## [Records shown]
━━━━━━━━━━
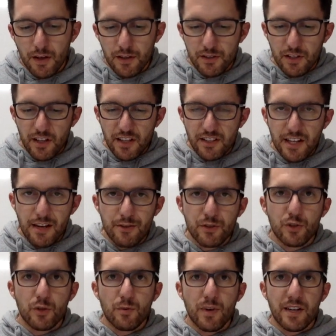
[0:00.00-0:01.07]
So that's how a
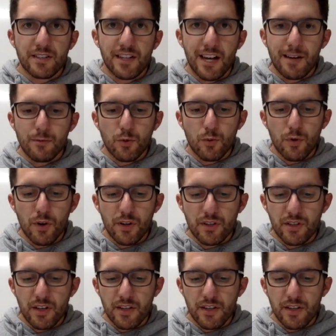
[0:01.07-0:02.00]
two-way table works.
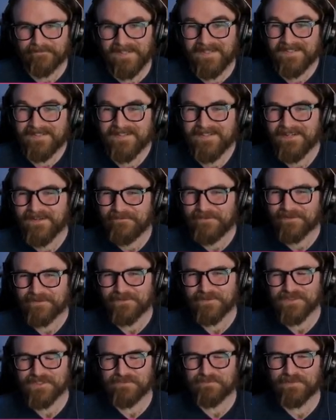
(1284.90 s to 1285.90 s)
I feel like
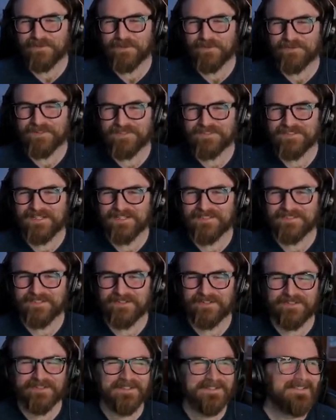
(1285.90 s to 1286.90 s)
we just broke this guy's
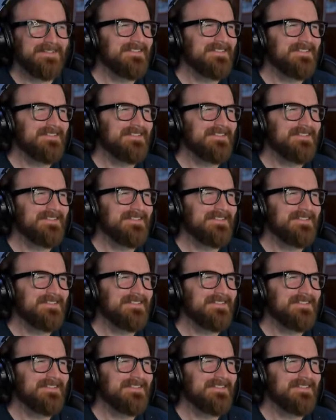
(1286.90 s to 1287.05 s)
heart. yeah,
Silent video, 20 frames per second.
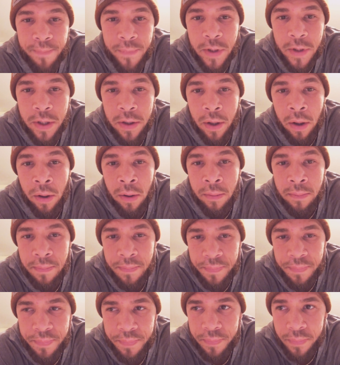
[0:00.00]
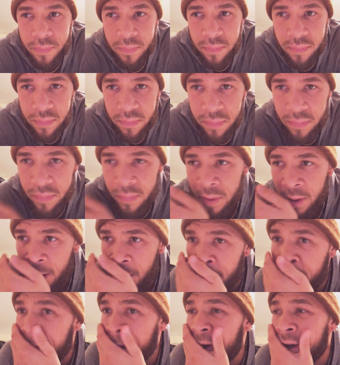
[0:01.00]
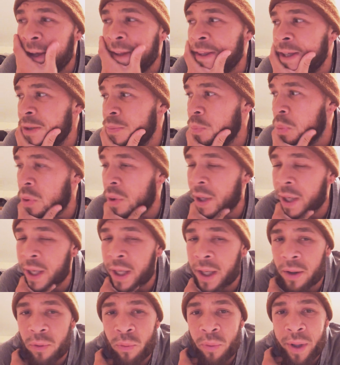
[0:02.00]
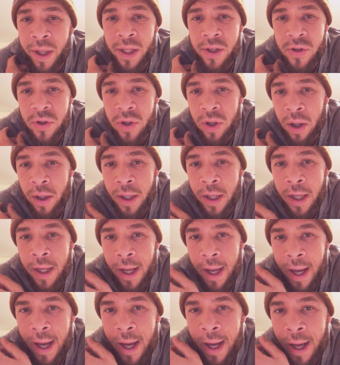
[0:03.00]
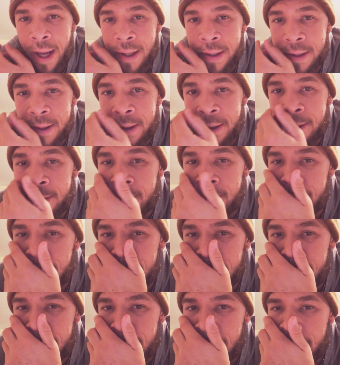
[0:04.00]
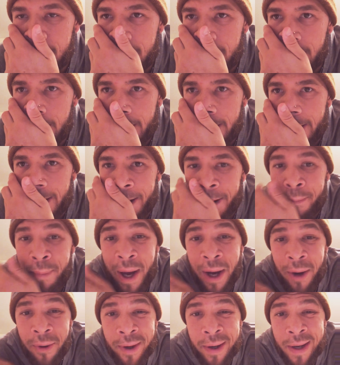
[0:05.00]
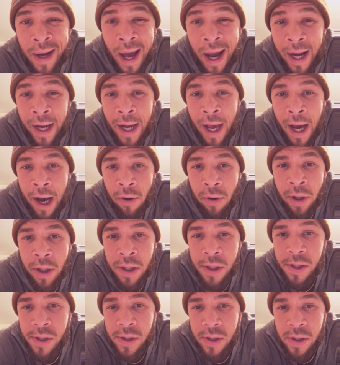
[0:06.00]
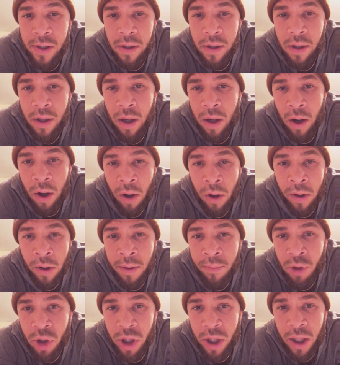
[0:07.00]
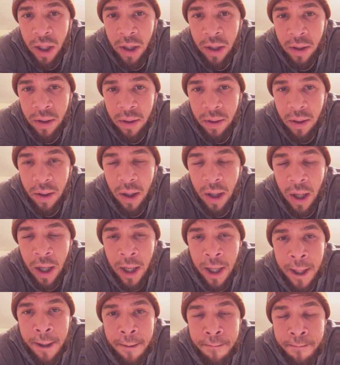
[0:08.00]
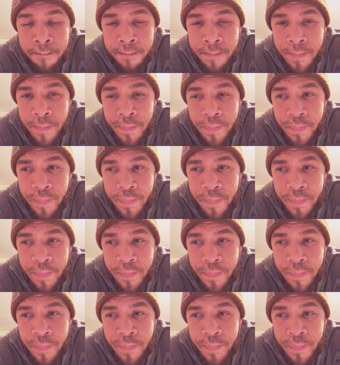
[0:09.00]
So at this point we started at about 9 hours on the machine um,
━━━━━━━━━━
## [Problem details]
I would like the material repeated in full and exactly, with its images omitted.

## [Answer below]
[0:00.00-0:01.07]
So that's how a
[0:01.07-0:02.00]
two-way table works.
(1284.90 s to 1285.90 s)
I feel like
(1285.90 s to 1286.90 s)
we just broke this guy's
(1286.90 s to 1287.05 s)
heart. yeah,
Silent video, 20 frames per second.
[0:00.00]
[0:01.00]
[0:02.00]
[0:03.00]
[0:04.00]
[0:05.00]
[0:06.00]
[0:07.00]
[0:08.00]
[0:09.00]
So at this point we started at about 9 hours on the machine um,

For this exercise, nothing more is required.